Subacute sclerosing panencephalitis (SSPE) typically presents with progressive mental deterioration, behavioral changes, and myoclonic jerks. Atypical presentations are not unknown and may result in diagnostic delays. A 9-year-old girl presented with poor balance and ataxia following an episode of upper respiratory tract infection. Neurological examination revealed mild hemiparesis and ataxia. Brain magnetic resonance imaging revealed scattered areas of T2 and fluid-attenuated inversion recovery hyperintensities in the white matter consistent with acute disseminated encephalomyelitis. Despite treatment with intravenous methylprednisolone, intravenous immunoglobulins, and plasmapheresis, progressive neurological worsening occurred. Later during the course of her illness, subacute sclerosing panencephalitis was suspected from the appearance of burst-suppression pattern on electroencephalogram, and the diagnosis confirmed by elevated titers of measles antibodies in cerebrospinal fluid. Physicians taking care of children need to be aware of atypical presentations of subacute sclerosing panencephalitis and must have a high index of suspicion to prevent diagnostic delays and avoid unnecessary diagnostic and therapeutic interventions.

摘要

亚急性硬化性全脑炎(SSPE)通常表现为进行性精神衰退、行为改变和肌阵挛性抽搐。

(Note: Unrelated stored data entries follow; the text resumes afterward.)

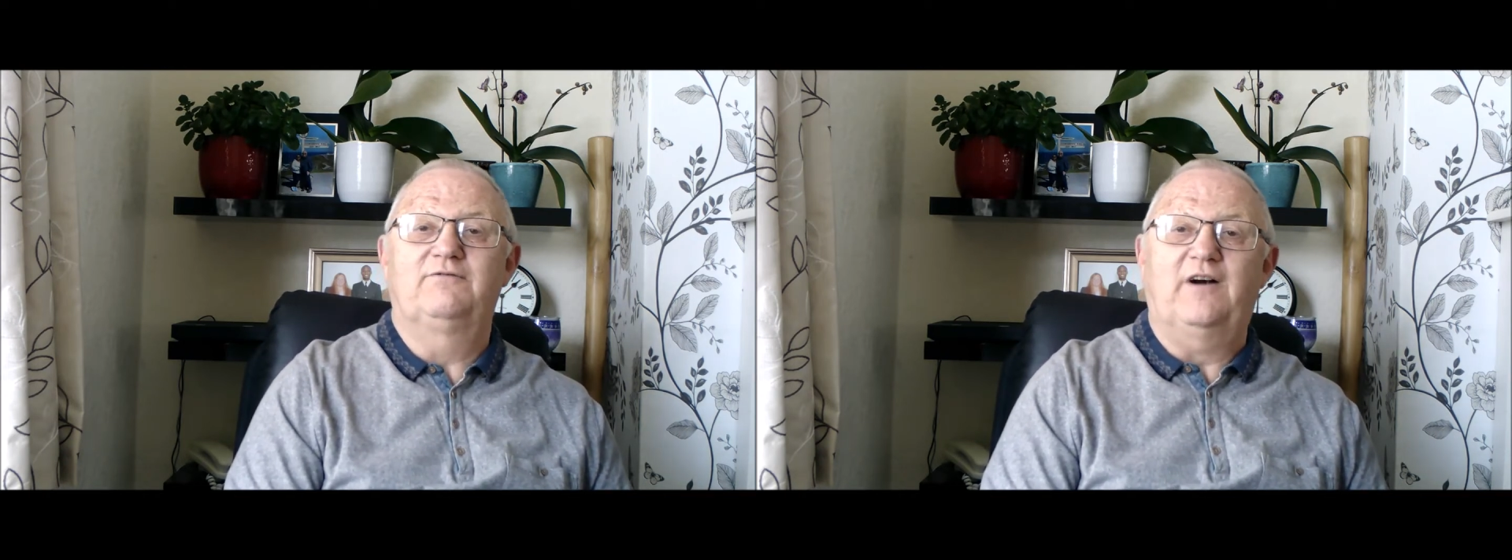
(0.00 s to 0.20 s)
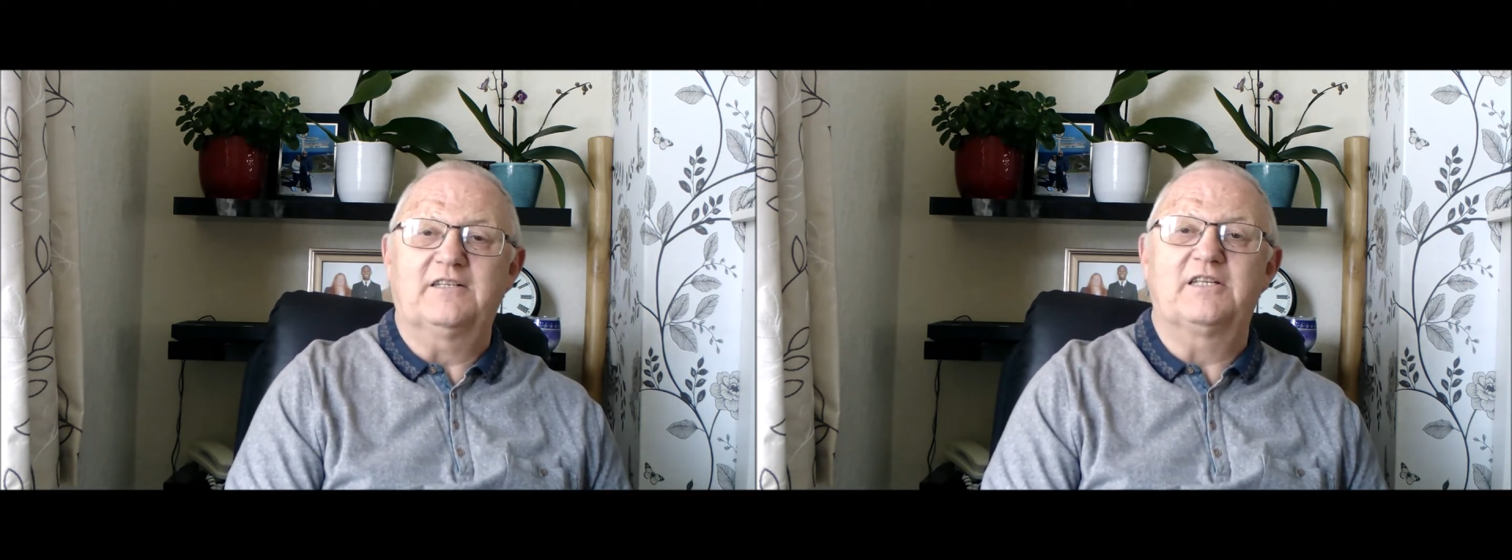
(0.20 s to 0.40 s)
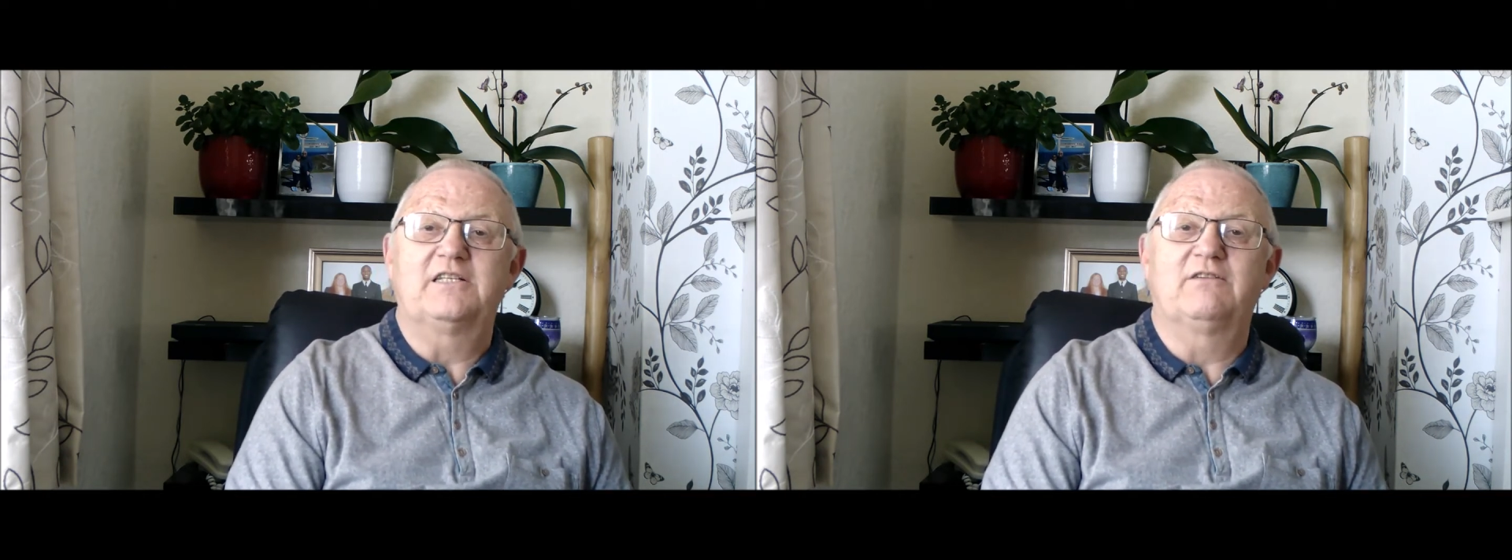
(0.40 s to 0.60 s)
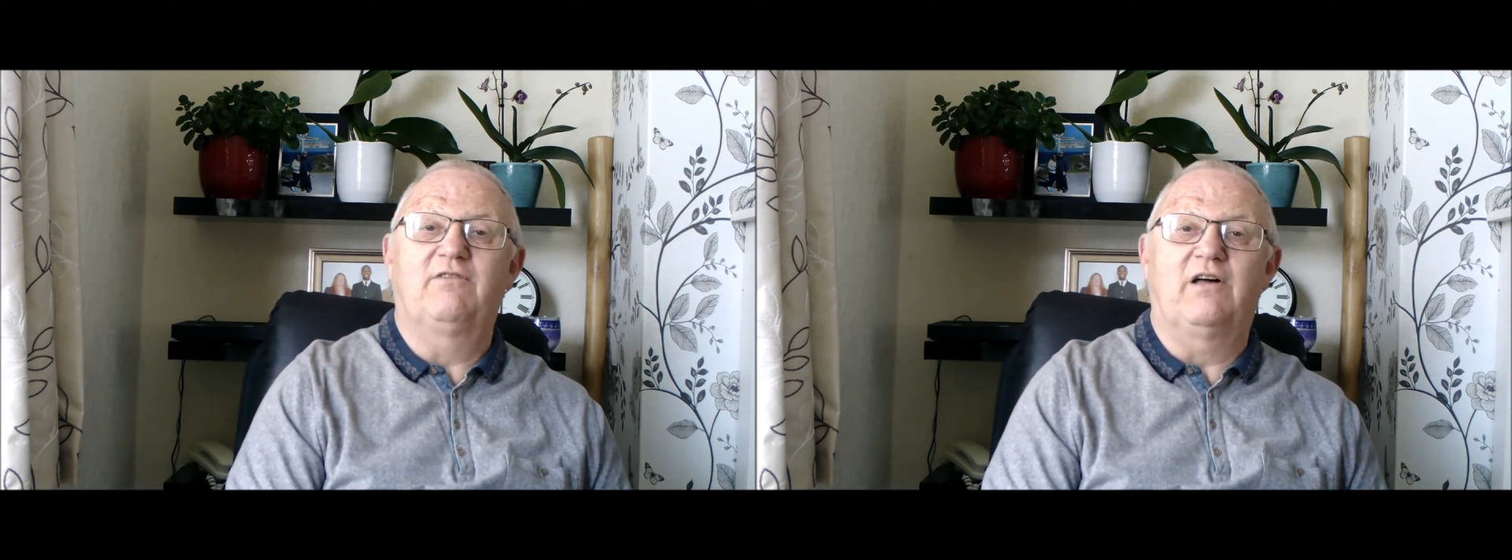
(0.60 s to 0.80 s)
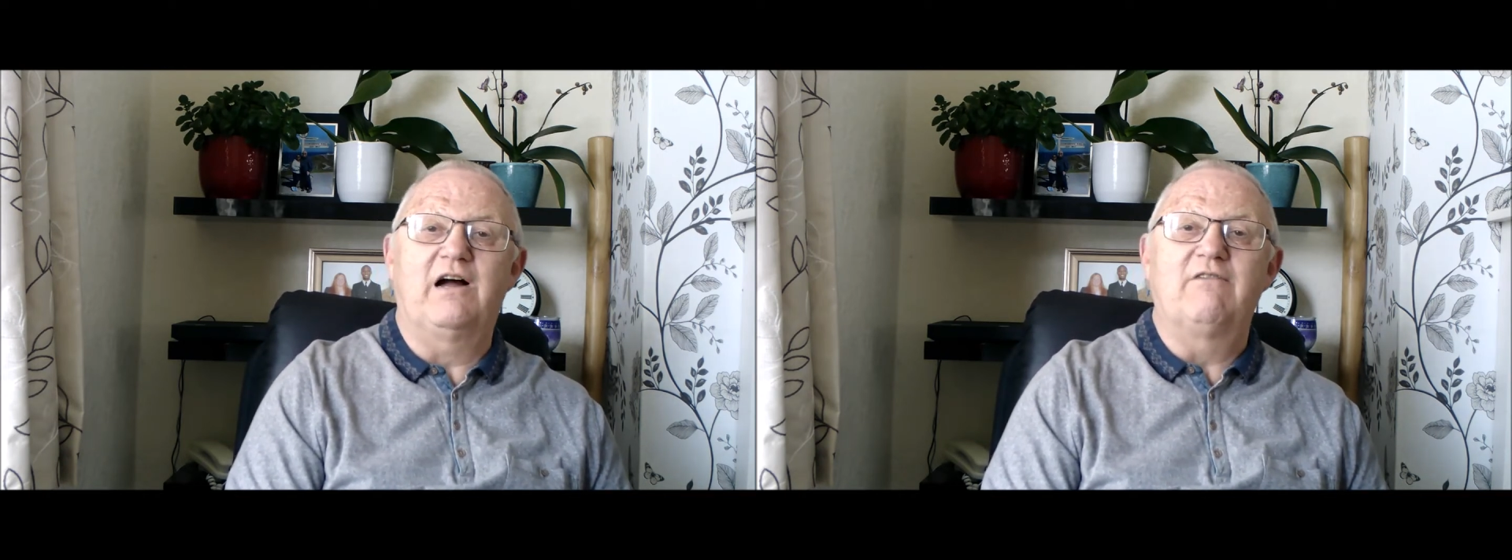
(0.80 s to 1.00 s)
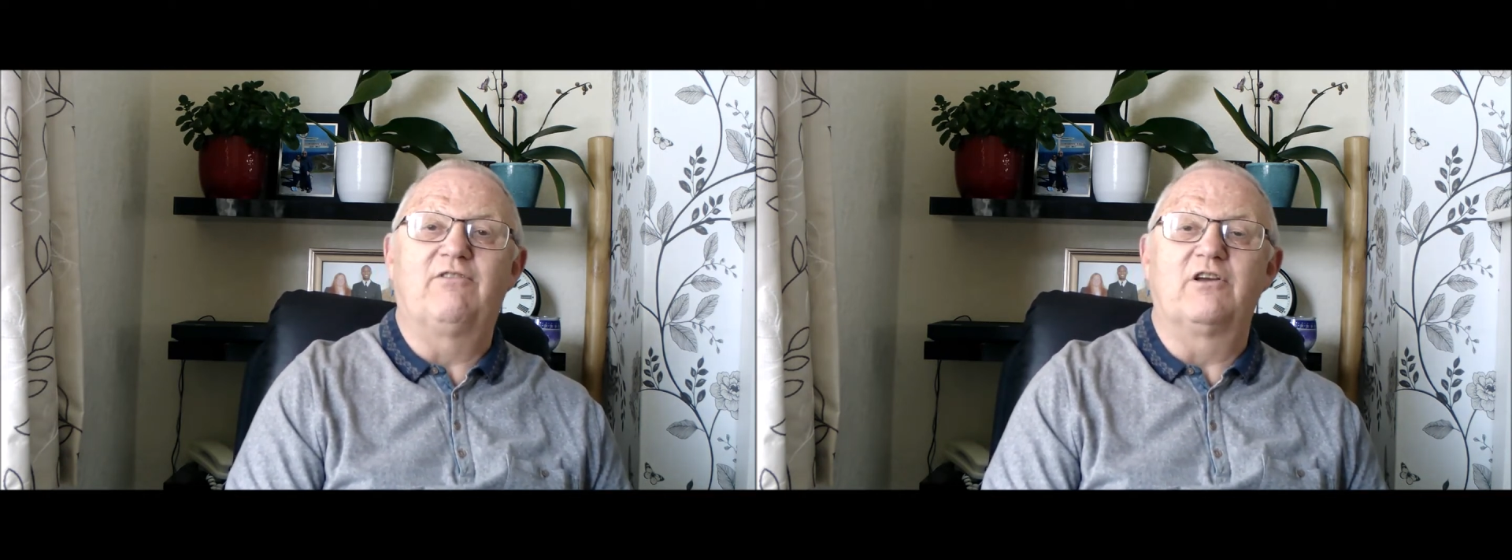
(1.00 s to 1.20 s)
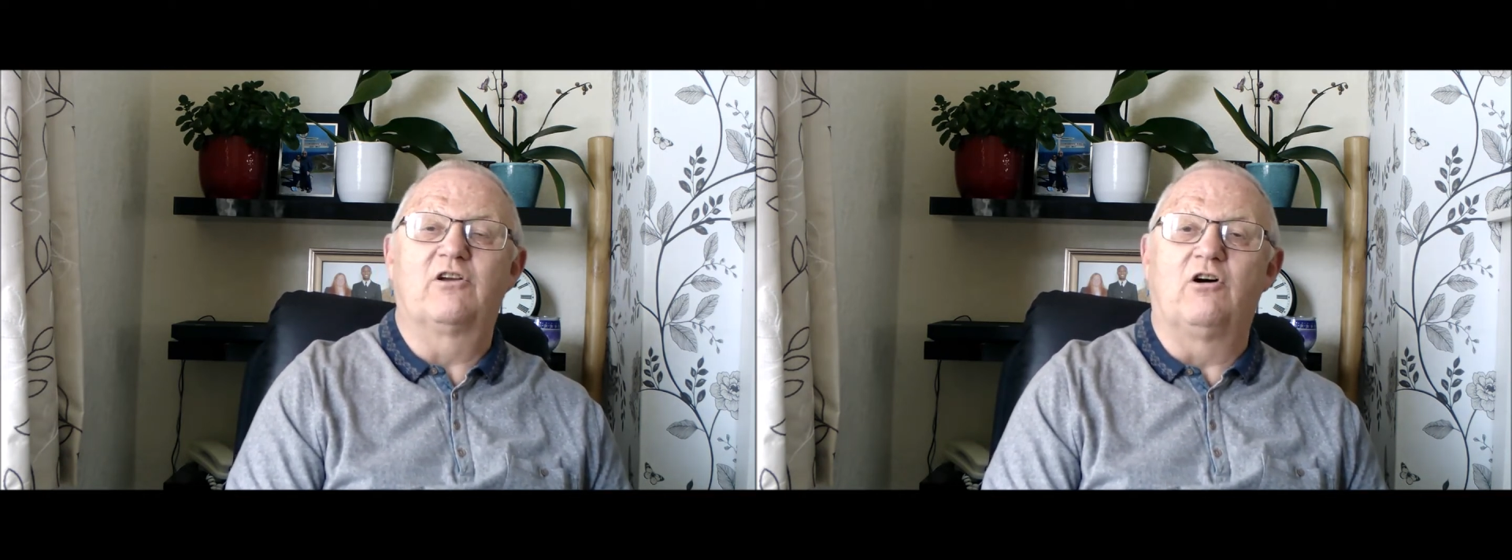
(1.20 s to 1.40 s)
facets of life that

非典型表现并不罕见,可能导致诊断延迟。一名9岁女孩在上呼吸道感染发作后出现平衡能力差和共济失调。神经系统检查发现轻度偏瘫和共济失调。脑部磁共振成像显示白质中散在的T2加权像和液体衰减反转恢复序列高信号区,符合急性播散性脑脊髓炎。尽管接受了静脉注射甲基强的松龙、静脉注射免疫球蛋白和血浆置换治疗,但神经系统仍进行性恶化。在病程后期,根据脑电图上出现的爆发抑制模式怀疑为亚急性硬化性全脑炎,脑脊液中麻疹抗体滴度升高证实了诊断。照顾儿童的医生需要了解亚急性硬化性全脑炎的非典型表现,并且必须保持高度的怀疑指数,以防止诊断延迟并避免不必要的诊断和治疗干预。